Ringraziare per “avere ricevuto in dono” il trasferimento di 100 migranti da Porto Empedocle all’hotspot di Pozzallo, mi sembra veramente troppo. Anzi, per dirla tutta, questa ostentata, formale e maliziosa esternazione del sindaco Roberto Ammatuna che ha ringraziato commosso il ministro dell’Interno, il suo Capo di Gabinetto, il prefetto di Ragusa e chi più ne ha più ne metta, ha il sapore sgradevole di una “provocazione” nei confronti della stragrande maggioranza dei cittadini assolutamente contrari a questa operazione calata dall’alto senza tenere conto di dubbi, incertezze, umori e timori della comunità locale.
I fatti: 100 migranti ieri l’altro sbarcano a Lampedusa. La gente del luogo per protesta minaccia di occupare il palazzo municipale. Il sindaco se la fa addosso e, allarmato, chiede aiuto. I migranti vengono immediatamente trasferiti a Porto Empedocle.
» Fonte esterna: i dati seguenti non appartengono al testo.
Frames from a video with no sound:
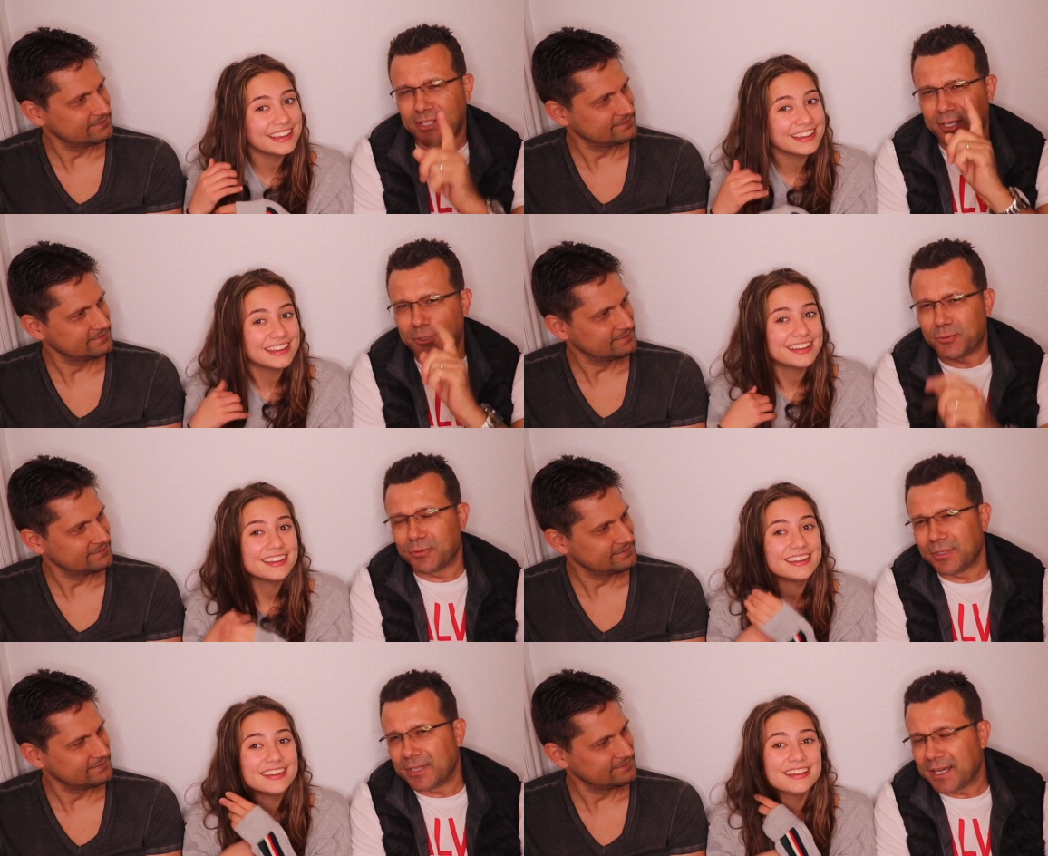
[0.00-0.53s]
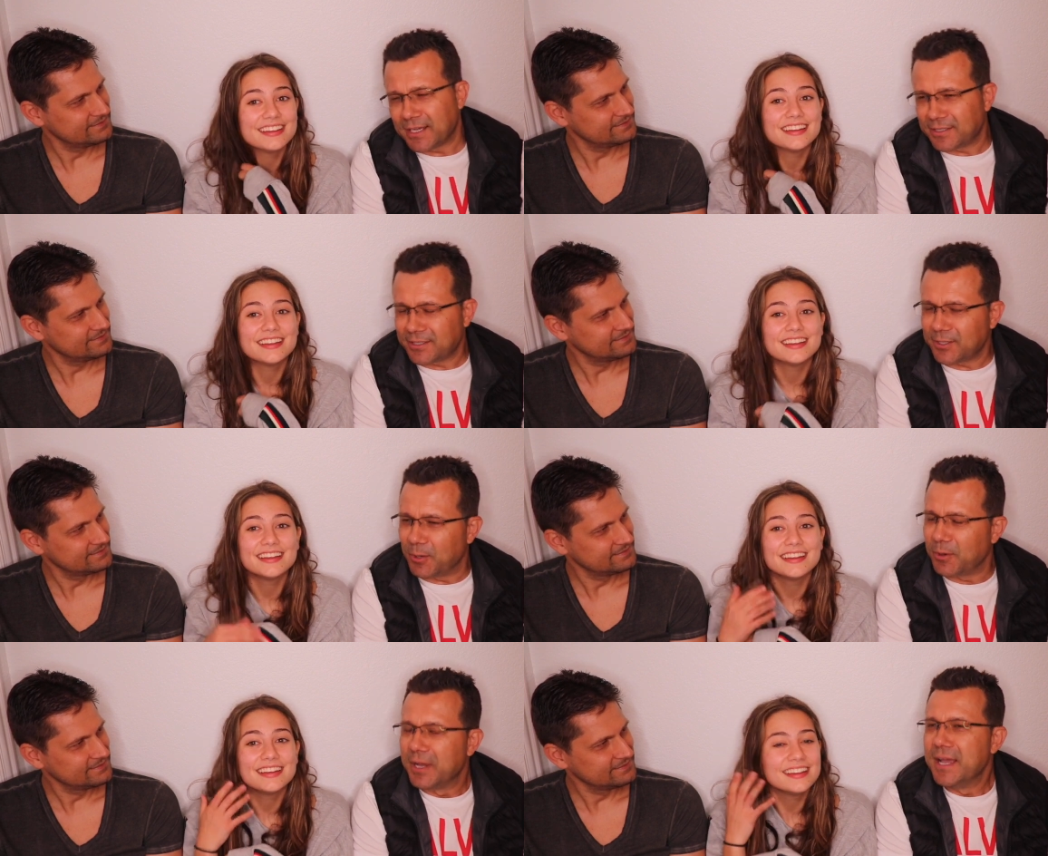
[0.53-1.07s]
Speaker 1: strict with us
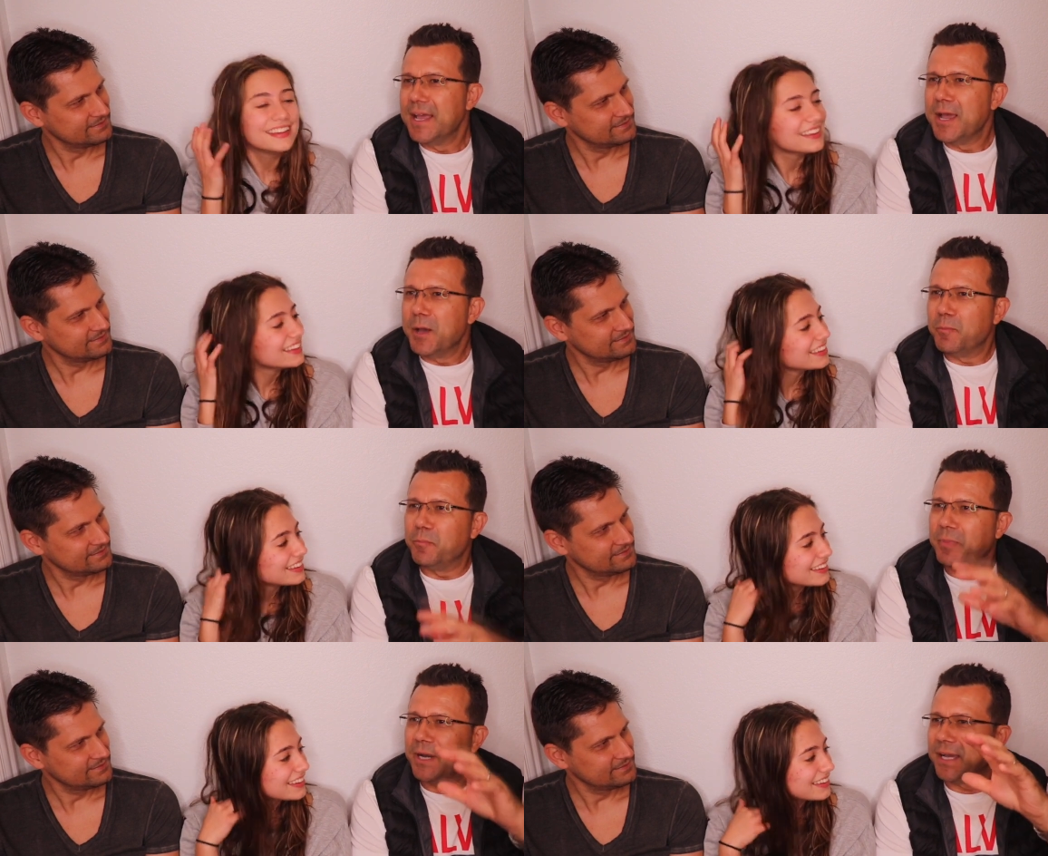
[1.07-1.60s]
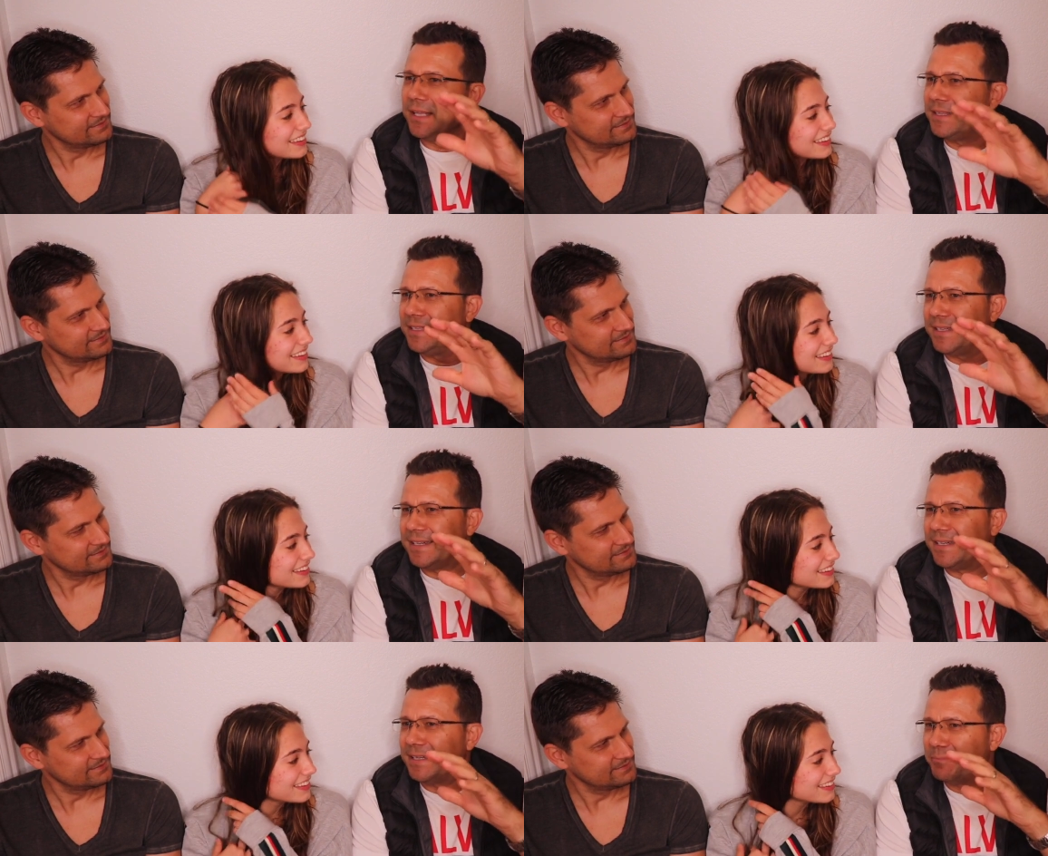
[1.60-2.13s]
so but
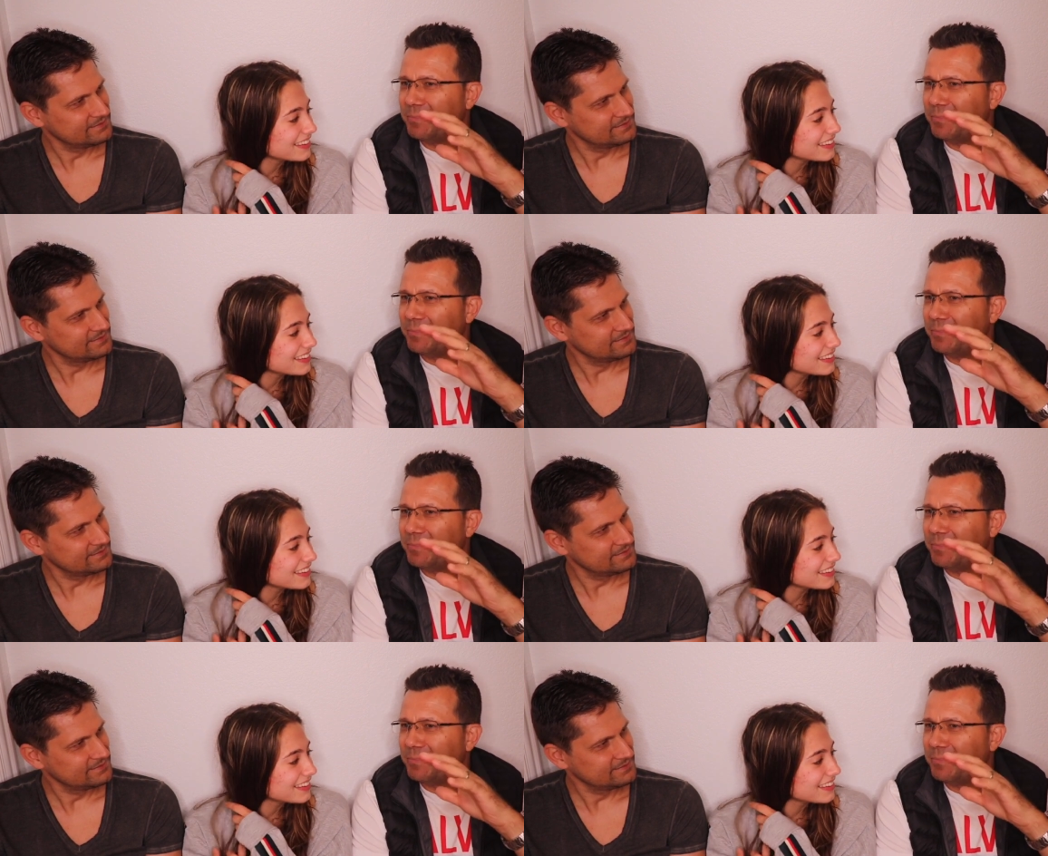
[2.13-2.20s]
uh,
Che fare? Gli hotspot operanti in Sicilia sono tre: Lampedusa, Trapani e Pozzallo. Quarto hotspot quello di Taranto. Da tempo gli hotspot di Trapani e Taranto sono praticamente inattivi. Non per caso, né per caso.
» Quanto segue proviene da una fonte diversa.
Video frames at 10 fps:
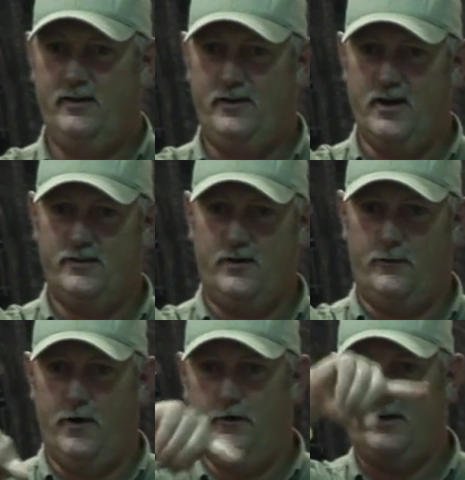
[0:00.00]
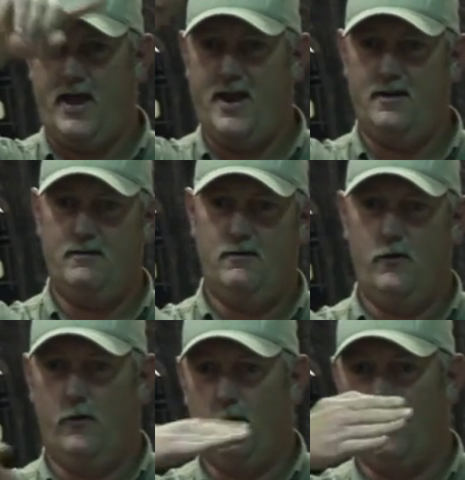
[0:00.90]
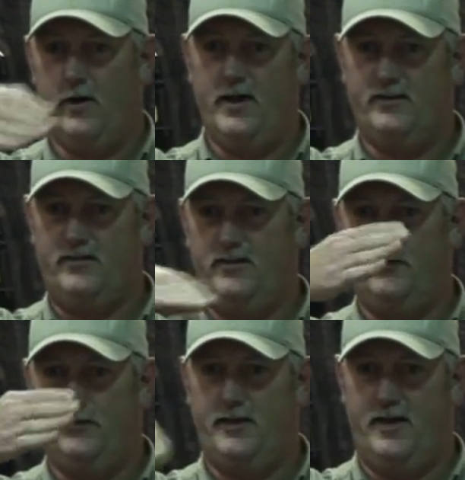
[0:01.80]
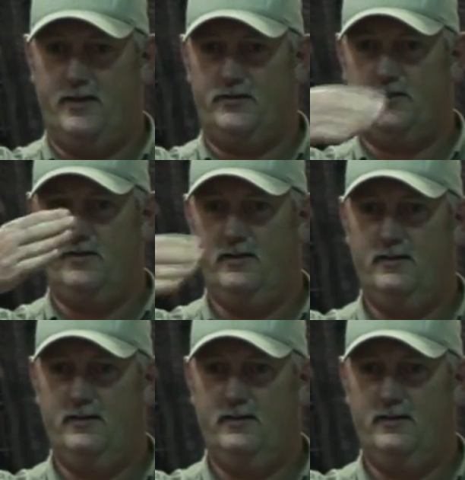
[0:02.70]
Does it rotate or does it do this?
Unico hotspot a disposizione, dunque, quello di Pozzallo. Problemi da quelle parti? Ma quando mai.
L’incidente di qualche settimana addietro dell’egiziano trovato positivo al Coronavirus, un ragazzo di 16 anni che faceva parte di un gruppo di 50 migranti arrivato sempre da Porto Empedocle, in effetti ha creato proteste fra la popolazione locale, ma da parte del sindaco e dell’Amministrazione comunale, nessun problema. Anzi. Questo il passaparola fra gli attori istituzionali chiamati a trovare una sistemazione ai nuovi arrivati.
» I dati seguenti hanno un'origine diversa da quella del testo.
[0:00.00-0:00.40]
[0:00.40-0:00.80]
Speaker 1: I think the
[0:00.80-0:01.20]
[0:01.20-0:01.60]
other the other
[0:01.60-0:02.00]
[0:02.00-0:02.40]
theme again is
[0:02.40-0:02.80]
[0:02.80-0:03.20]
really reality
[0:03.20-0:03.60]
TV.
Problema, dunque, risolto in men che non si dica. Ieri mattina il gruppo di migranti sbarcati ieri l’altro a Lampedusa, dopo avere pernottato a Porto Empedocle, è stato trasferito all’hotspot di Pozzallo.
Decreti pandemia, rischio sanitario, quarantena. Si, va bene, però. Vediamo, vedremo, a giorni arriverà una nave ospedale. Forse. Intanto … problema risolto. Emergenza continua. Che è colpa nostra?